**Problem**
From the line with "[0:00.00-0:01.00]" to the line with "Transcript: that we're going to have", retype each line exactly as it stands in the records below, but skip the pictures.

**The data**
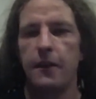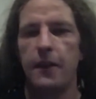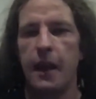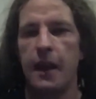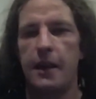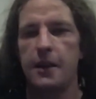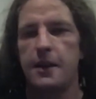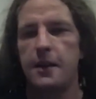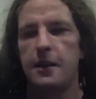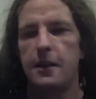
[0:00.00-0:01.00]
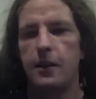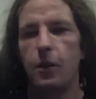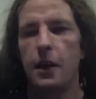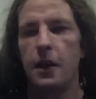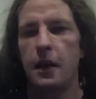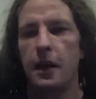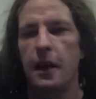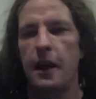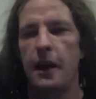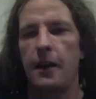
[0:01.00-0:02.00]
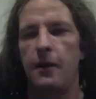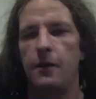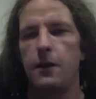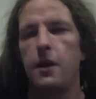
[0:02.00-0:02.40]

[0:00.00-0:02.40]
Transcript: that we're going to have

==

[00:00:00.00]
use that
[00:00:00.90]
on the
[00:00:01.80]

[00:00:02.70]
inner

**Answer space**
[0:00.00-0:01.00]
[0:01.00-0:02.00]
[0:02.00-0:02.40]

[0:00.00-0:02.40]
Transcript: that we're going to have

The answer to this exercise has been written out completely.